### EXERCISE
Return the entries below in their exact form, leaving the pictures out.

*** ENTRIES PROVIDED Section Begins ***

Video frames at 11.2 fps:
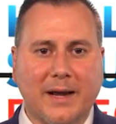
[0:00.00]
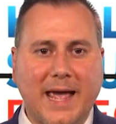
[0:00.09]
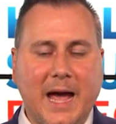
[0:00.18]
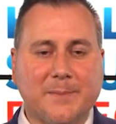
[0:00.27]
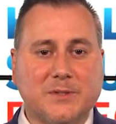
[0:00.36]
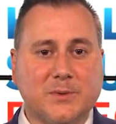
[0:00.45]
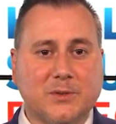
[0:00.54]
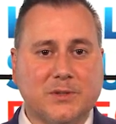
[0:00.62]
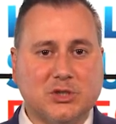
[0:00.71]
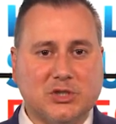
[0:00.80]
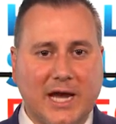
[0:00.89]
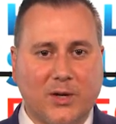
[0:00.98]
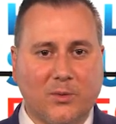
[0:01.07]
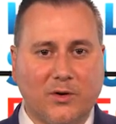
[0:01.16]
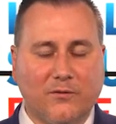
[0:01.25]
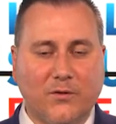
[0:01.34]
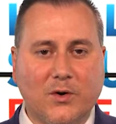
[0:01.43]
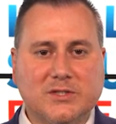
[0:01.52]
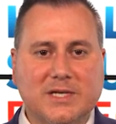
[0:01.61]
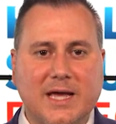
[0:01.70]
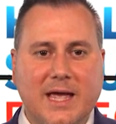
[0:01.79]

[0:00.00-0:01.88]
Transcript: It happens between January 1st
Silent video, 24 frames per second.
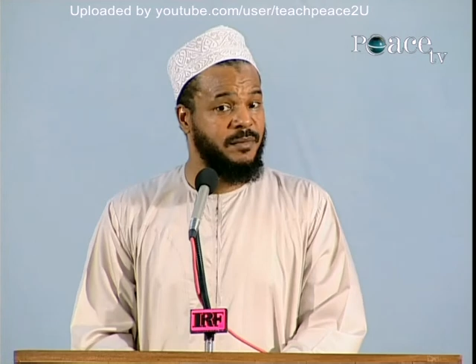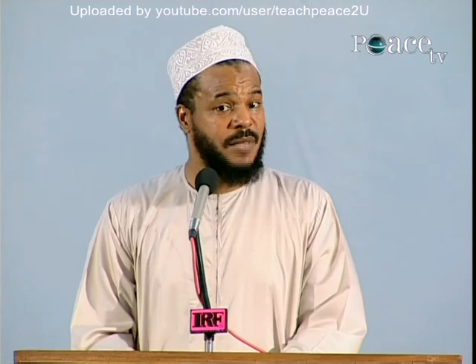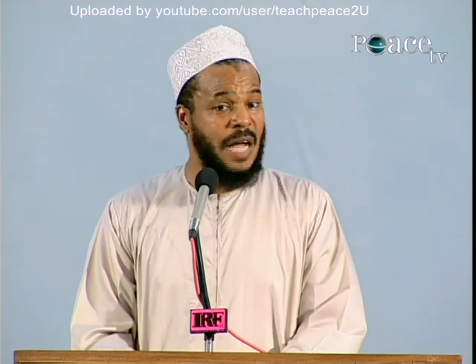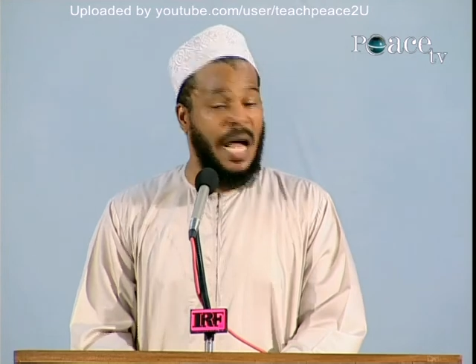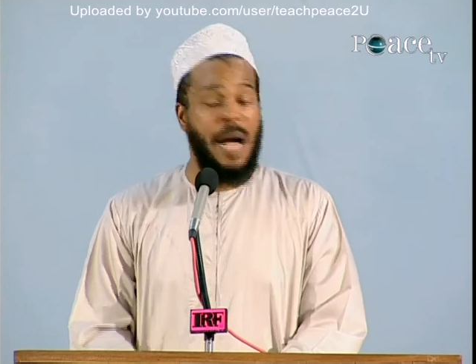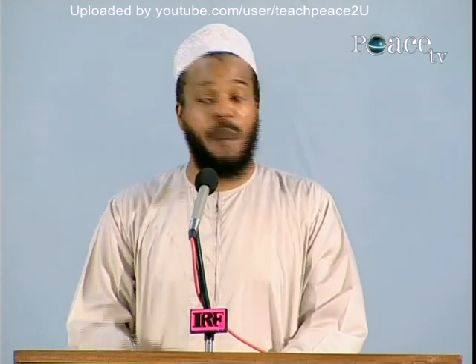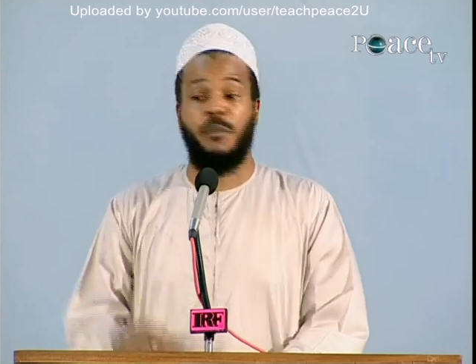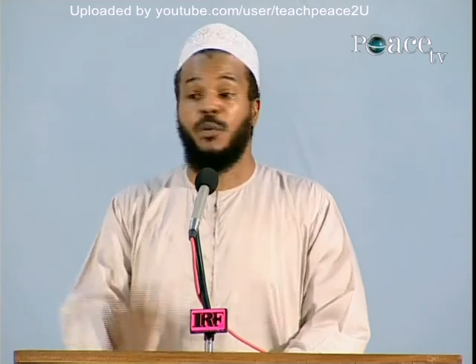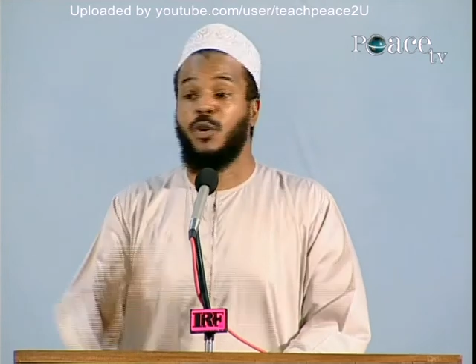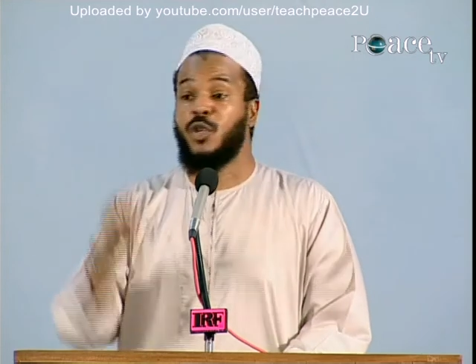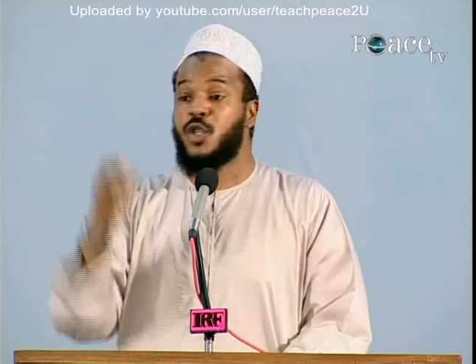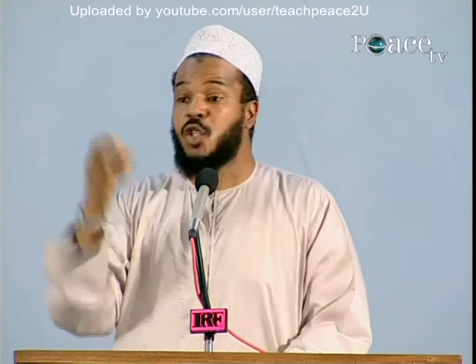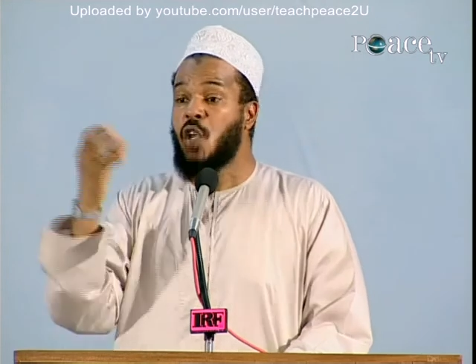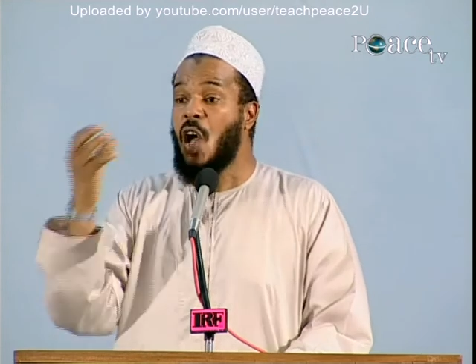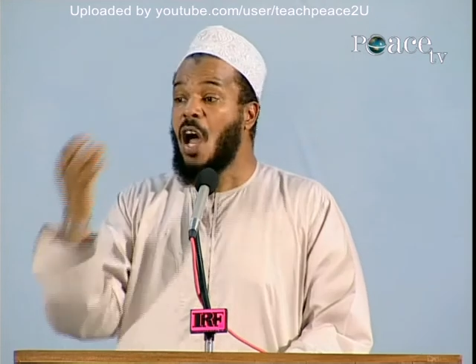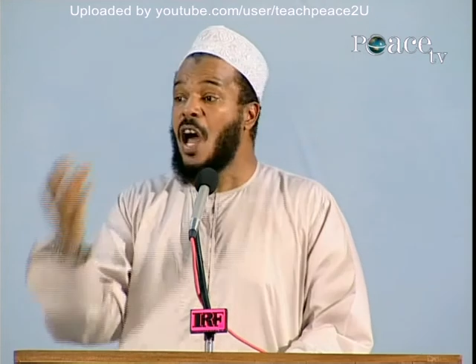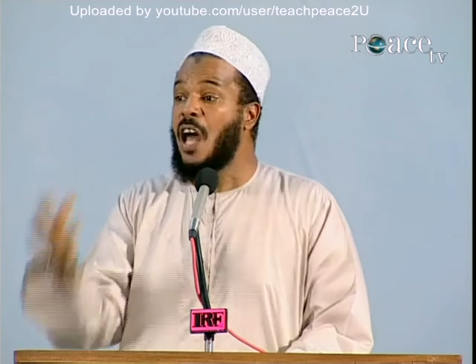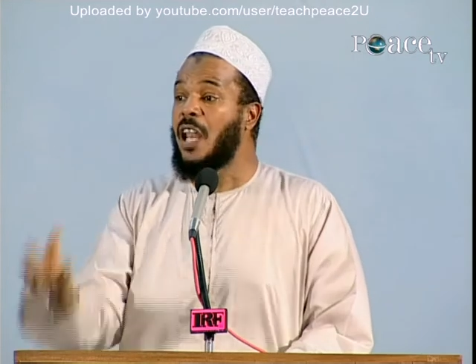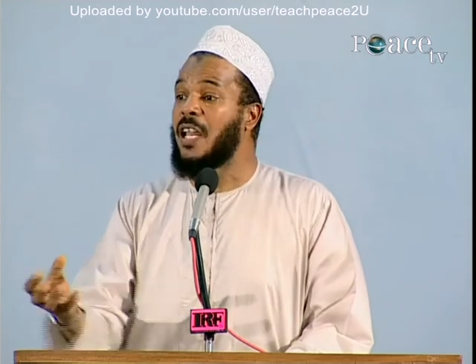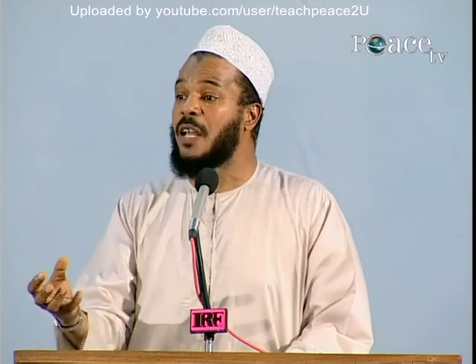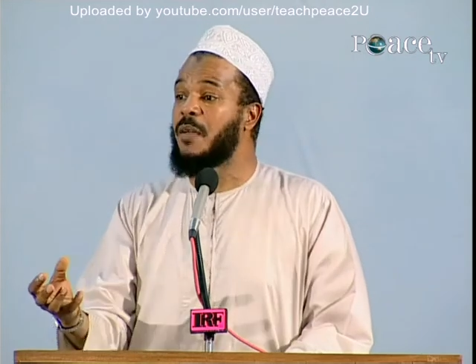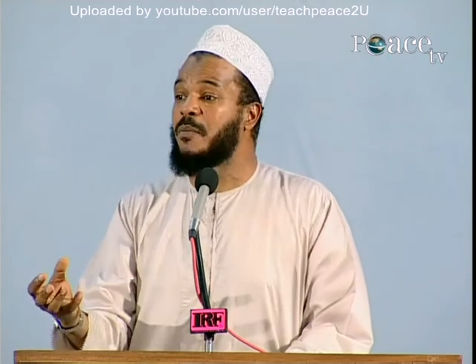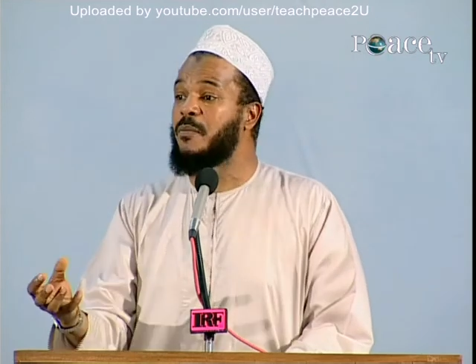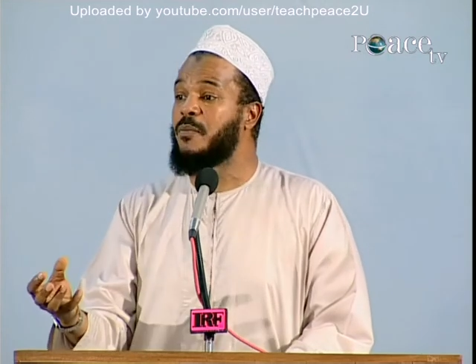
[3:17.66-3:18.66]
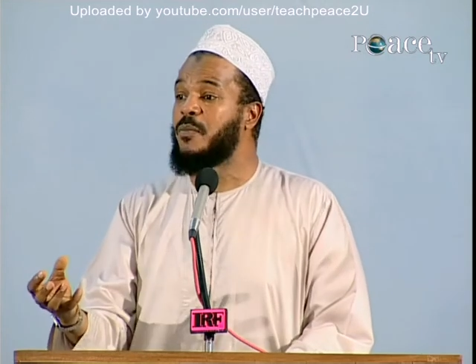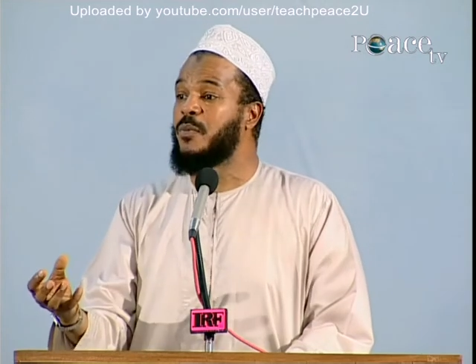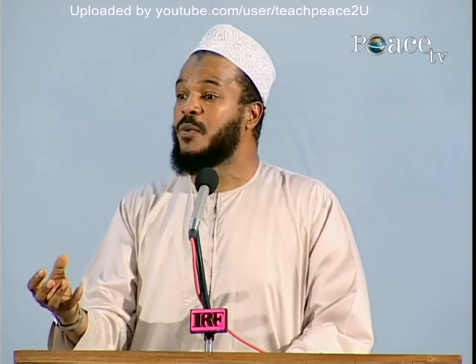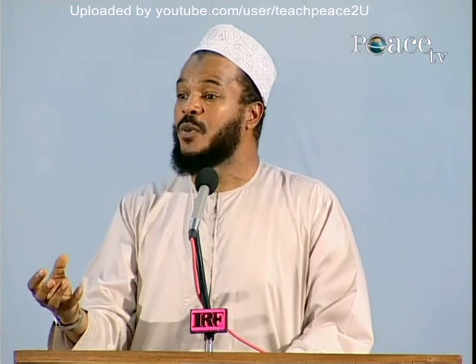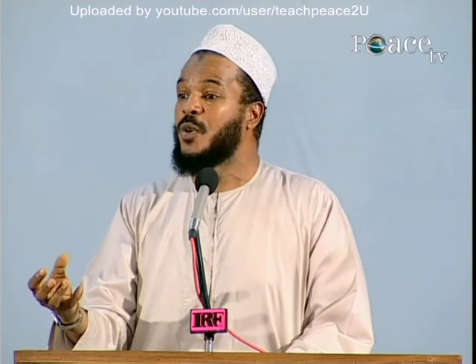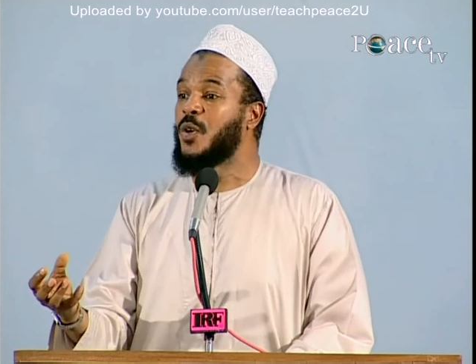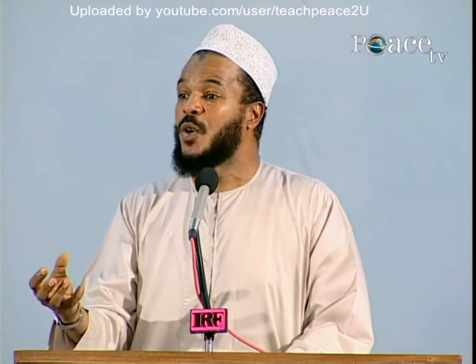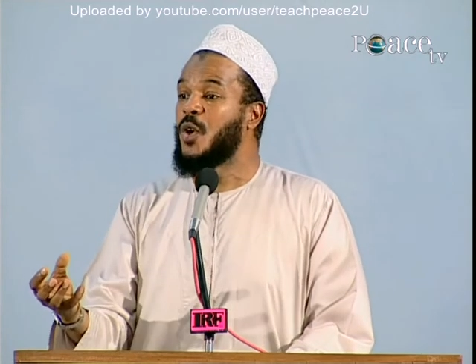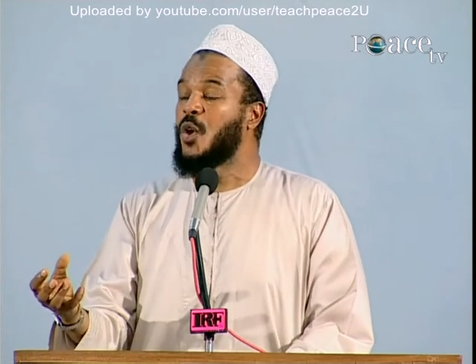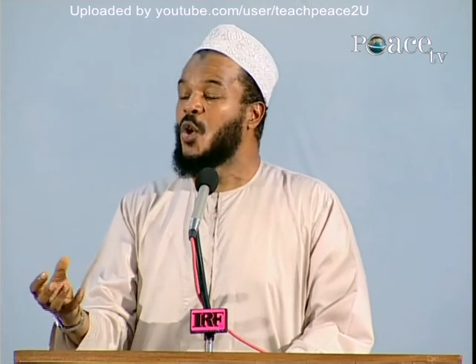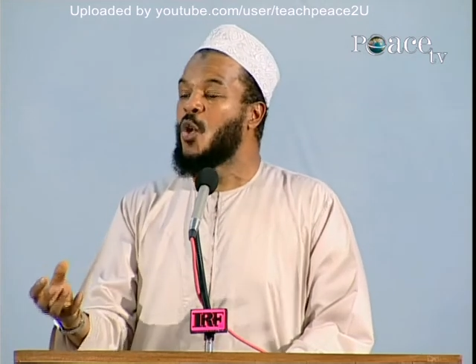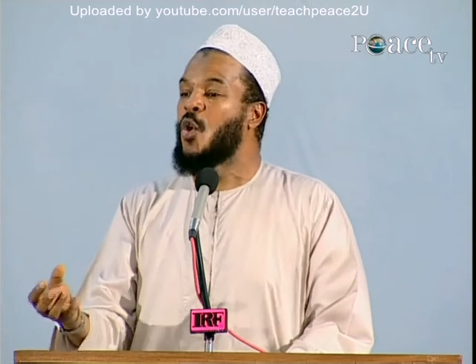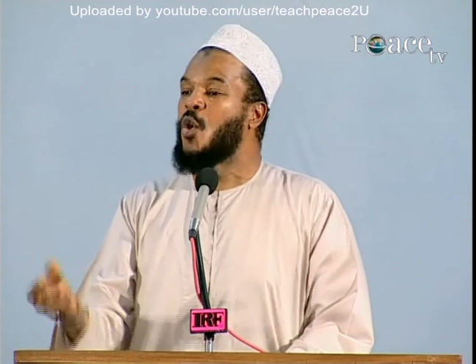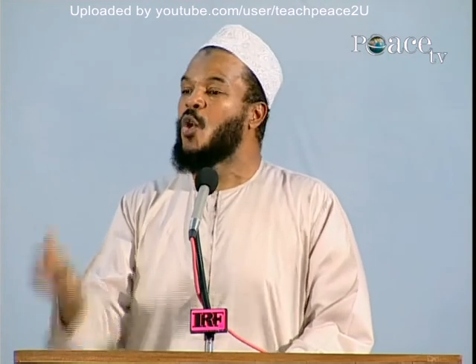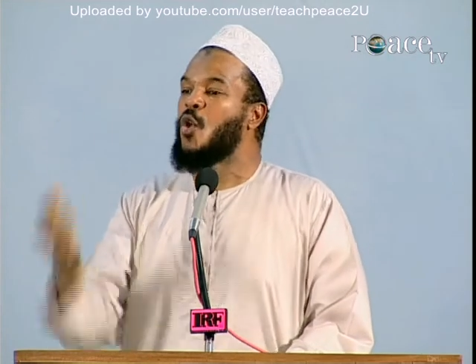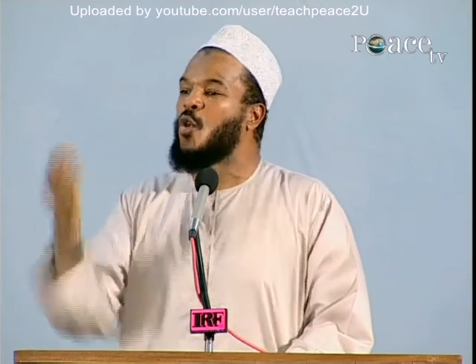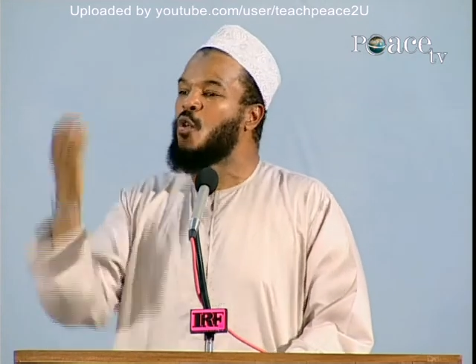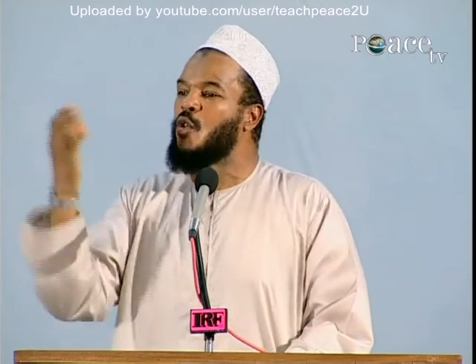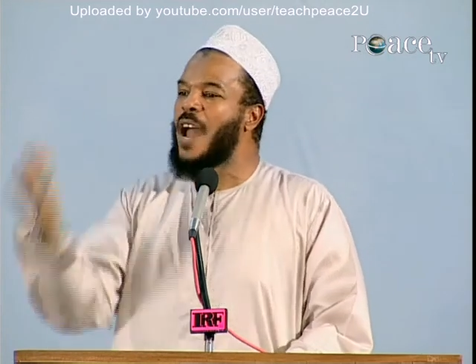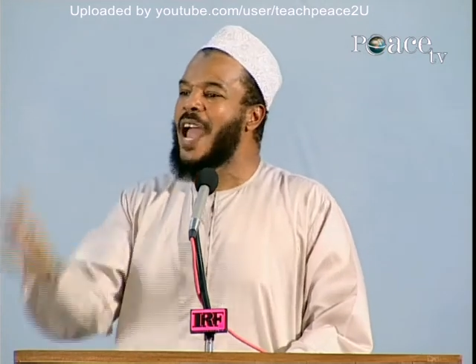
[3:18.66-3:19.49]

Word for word: Abu Talib who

*** ENTRIES PROVIDED Section Ends ***

### ANSWER BELOW
Video frames at 11.2 fps:
[0:00.00]
[0:00.09]
[0:00.18]
[0:00.27]
[0:00.36]
[0:00.45]
[0:00.54]
[0:00.62]
[0:00.71]
[0:00.80]
[0:00.89]
[0:00.98]
[0:01.07]
[0:01.16]
[0:01.25]
[0:01.34]
[0:01.43]
[0:01.52]
[0:01.61]
[0:01.70]
[0:01.79]

[0:00.00-0:01.88]
Transcript: It happens between January 1st
Silent video, 24 frames per second.
[3:17.66-3:18.66]
[3:18.66-3:19.49]

Word for word: Abu Talib who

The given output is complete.